But the Christian religion HAS changed. The central themes haven't changed, that much is true, but the practice has changed. Hamby gave the example of the Protestants breaking from the Catholic tradition. The bible has gone from being interpreted literally to being interpreted metaphorically on a variety of things (esp. creation). God went from being a patriarchal, all-powerful being to being a loving father who is our best buddy and one true friend. The bible has passages where God commands his followers to stone a man to death for working on Sunday. We don't do that anymore. God used to require sacrifices, but he doesn't do that anymore. (Ostensibly this is because Jesus' sacrifice ended all sacrifices, but why should that be? God had to give himself permission to stop asking sacrifices? And he had to do it by sacrificing himself/his own son to himself? Where is the sense in that?) God no longer controls the weather (though sometimes, if it's good weather, Christians will say that he does, but only if it's opportune to say so).

Saying that God hasn't changed probably depends on how loosely you understand God.
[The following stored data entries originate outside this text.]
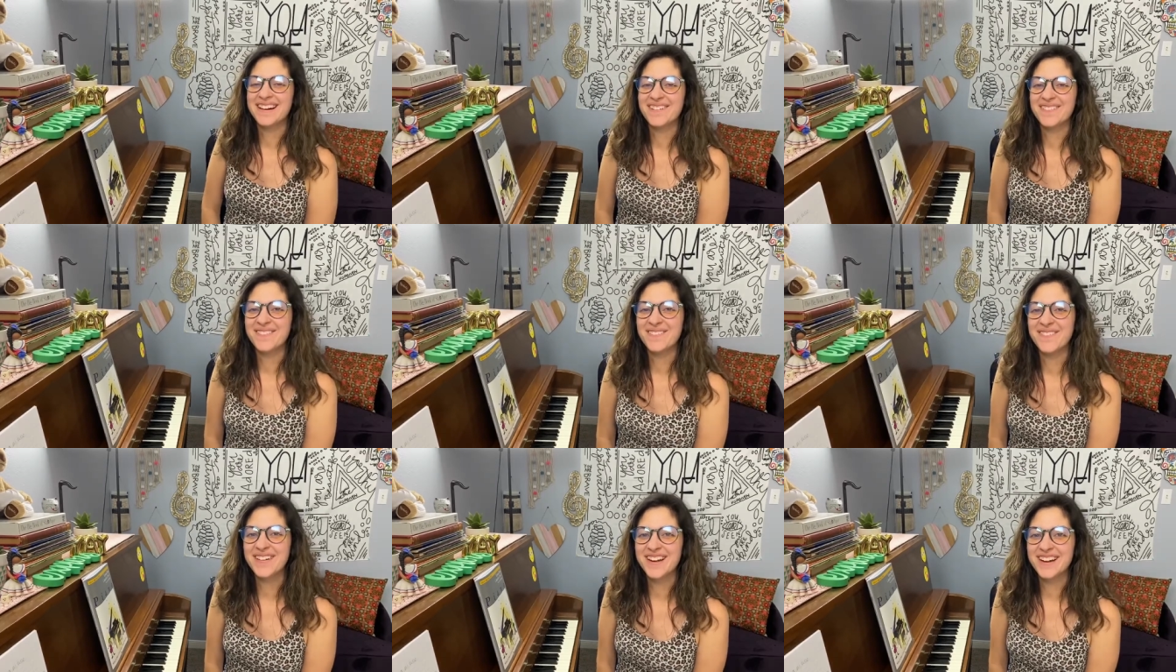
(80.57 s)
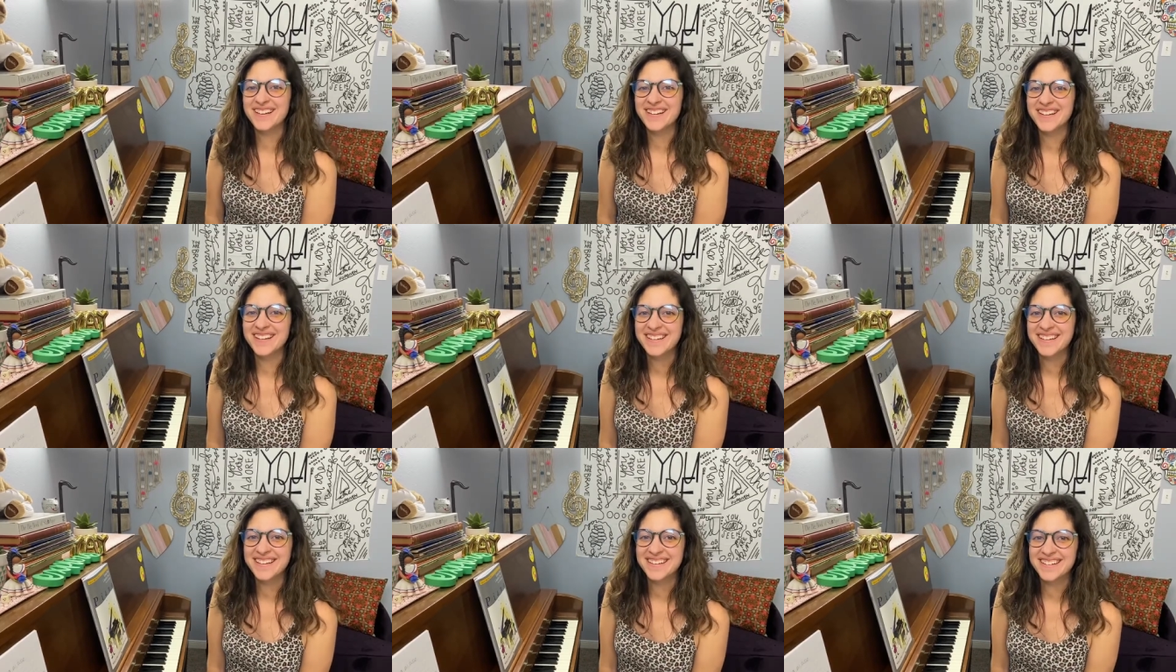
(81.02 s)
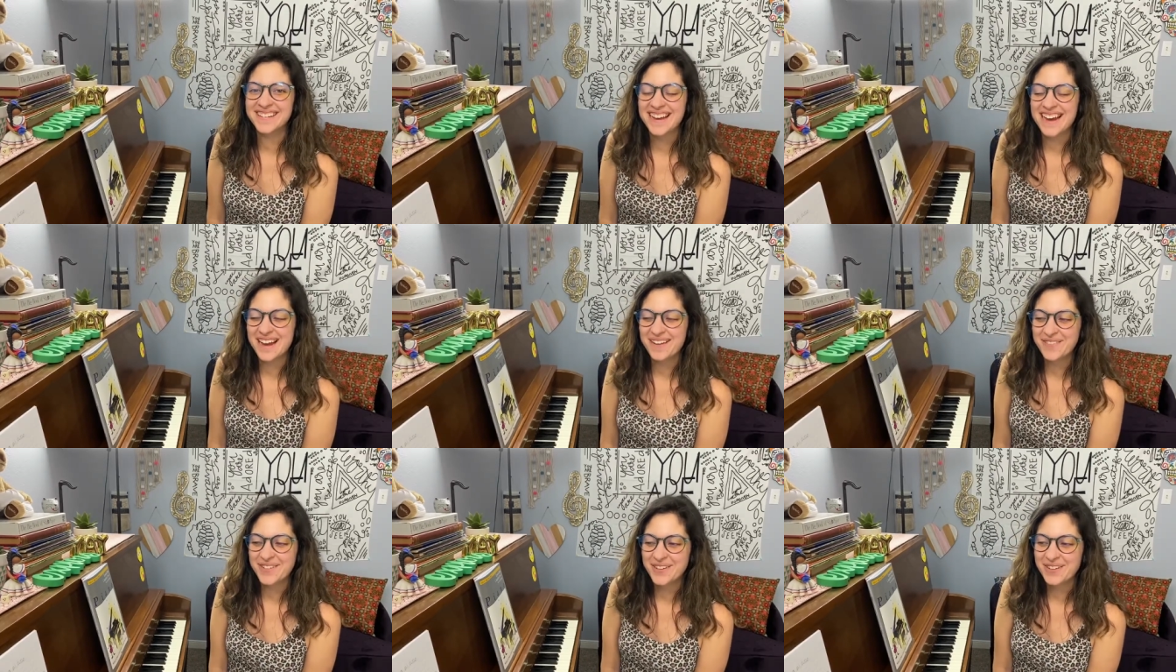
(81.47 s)
Very good to
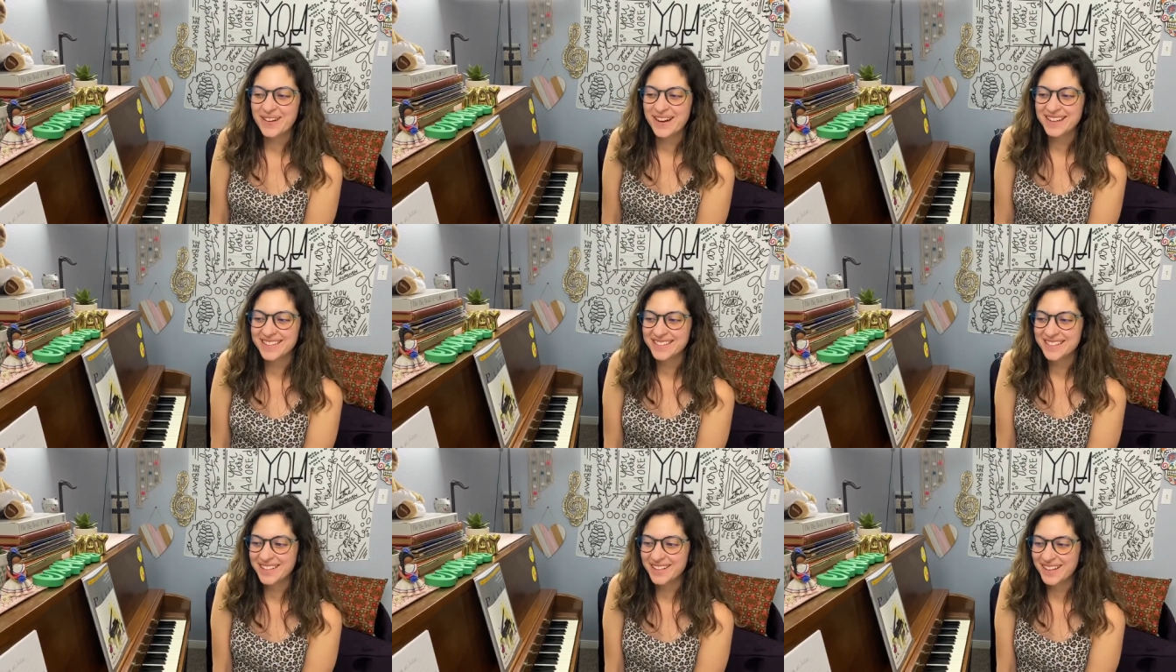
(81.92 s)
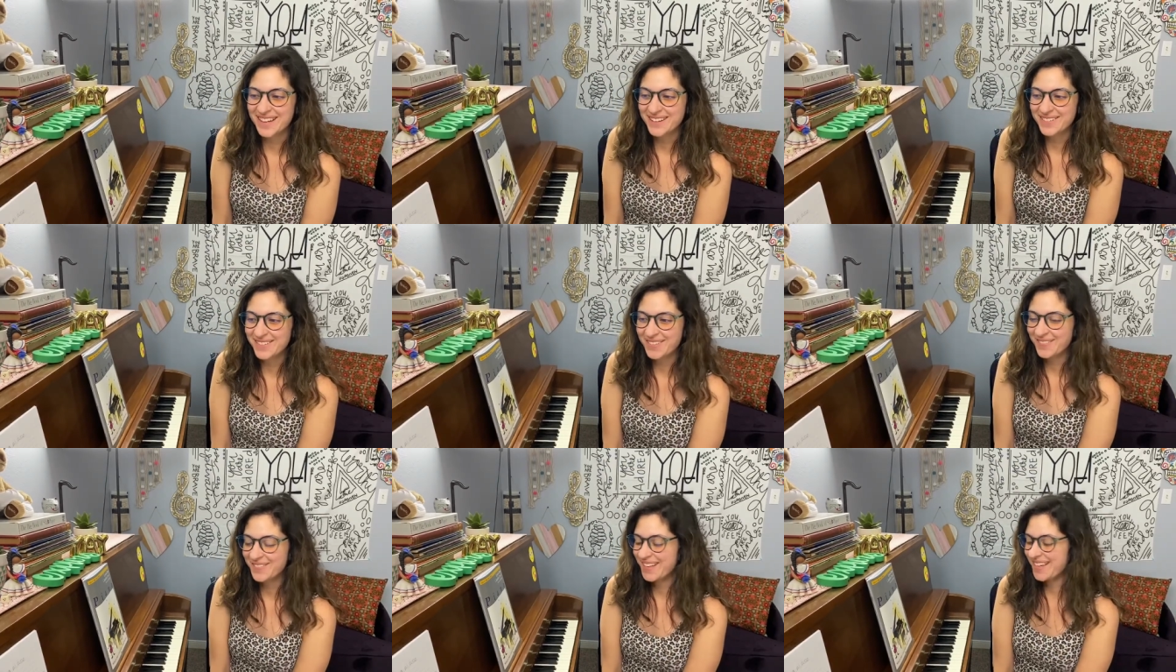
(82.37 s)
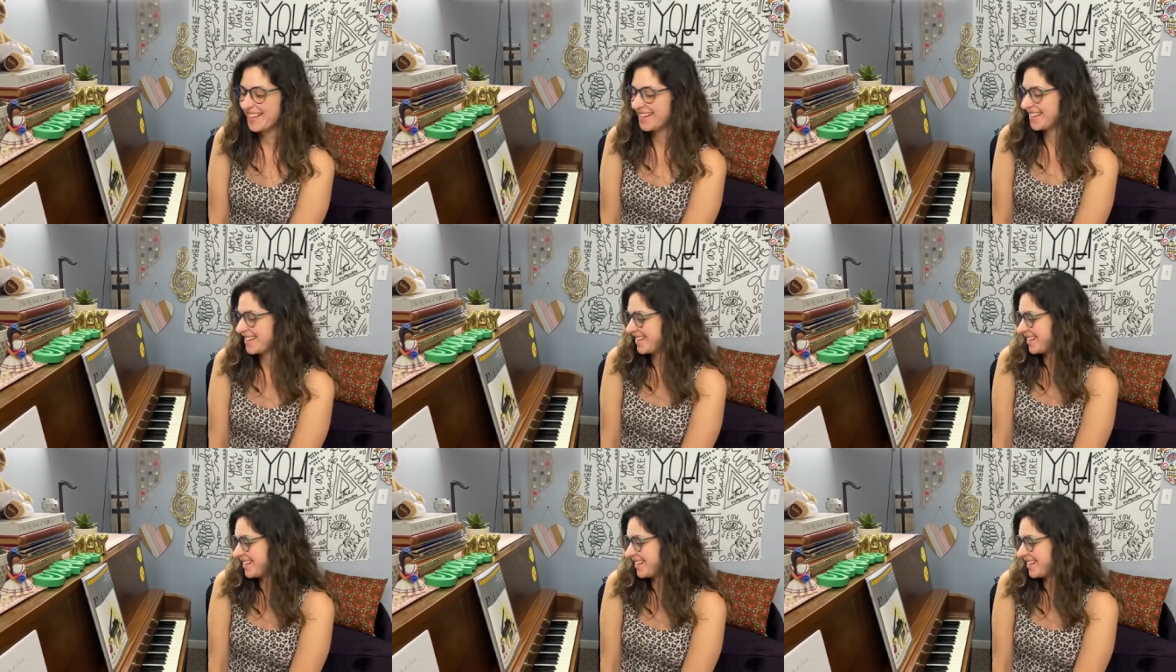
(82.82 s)
have you guys online with me.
And always keep in mind that historical evidence is not the only evidence atheists weigh against him. It is simply the topic at hand.

 

 

Simmo wrote:

REVLyle, when you state "believe in Christ and you will be saved", what do you believe is the fate of those that are not saved? Do you believe in an eternal punishment in hell for all unbelievers? Because that is one of the real difficulties I have with my faith at present - the idea of eternal punishment based upon decisions made or not made during this finite time on earth seems hard to fathom, particularly when we spend most of our time talking about God's great love for us. I know all the standard lines about sin, God's perfection and judgement, but does it honestly make sense to you that God will send billions to hell forever? I just can't reconcile that thought with the rest of what Christians generally believe about God.

 

This is an excellent point, and I thought David Mills did an excellent job in touching on it in Atheist Universe.

 

Suppose a man is extremely devout, dedicating his whole life to God. However, being only human, he goes through a short period where he doubts, and in that time he maybe lets a few dirty thoughts slip by or maybe utters a few curses under his breath. If he died before repenting, wouldn't he go to Hell?

 

Suppose a man is extremely sinful, dedicating his whole life to lust, booze, and drugs. One day he suddenly feels the presence of Jesus and sincerely welcomes him into his heart and all of that. Soon after, he dies. Would he not go to heaven?

 

Suppose a man never believes in Jesus, but he lives a completely moral and healthy life. He never smokes, drinks, curses, or steals. He saved himself for marriage, he's an excellent father, and he constantly gives to his community. He dies. According to the bible, he would go to Hell simply because he never believed.

 

Compare that to another man who never believed who led a life of crime and debauchery. Is it really fair that these latter two should receive the same cruel reward? Is it really fair that the first two scenarios should receive such extreme rewards for what they did in their last few days as opposed to what they did through their entire lives?

 

This, of course, completely ignores the argument of why we're being judged for being how we were made in the first place.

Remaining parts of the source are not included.